[[ Material to process, beginning ]]
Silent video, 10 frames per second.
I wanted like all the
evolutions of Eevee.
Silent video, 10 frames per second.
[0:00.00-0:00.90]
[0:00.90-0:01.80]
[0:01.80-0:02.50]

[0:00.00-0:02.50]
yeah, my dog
[[ Material to process, end ]]
[[ Material to process, beginning ]]
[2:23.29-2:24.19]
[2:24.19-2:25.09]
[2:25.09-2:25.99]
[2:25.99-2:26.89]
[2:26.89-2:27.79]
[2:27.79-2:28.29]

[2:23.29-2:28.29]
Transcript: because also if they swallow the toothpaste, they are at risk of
[[ Material to process, end ]]
What you have to do :: Return, with no change at all, every line in the entries above from the line containing "[2:26.89-2:27.79]" through the line containing "Transcript: because also".

Answer section ::
[2:26.89-2:27.79]
[2:27.79-2:28.29]

[2:23.29-2:28.29]
Transcript: because also if they swallow the toothpaste, they are at risk of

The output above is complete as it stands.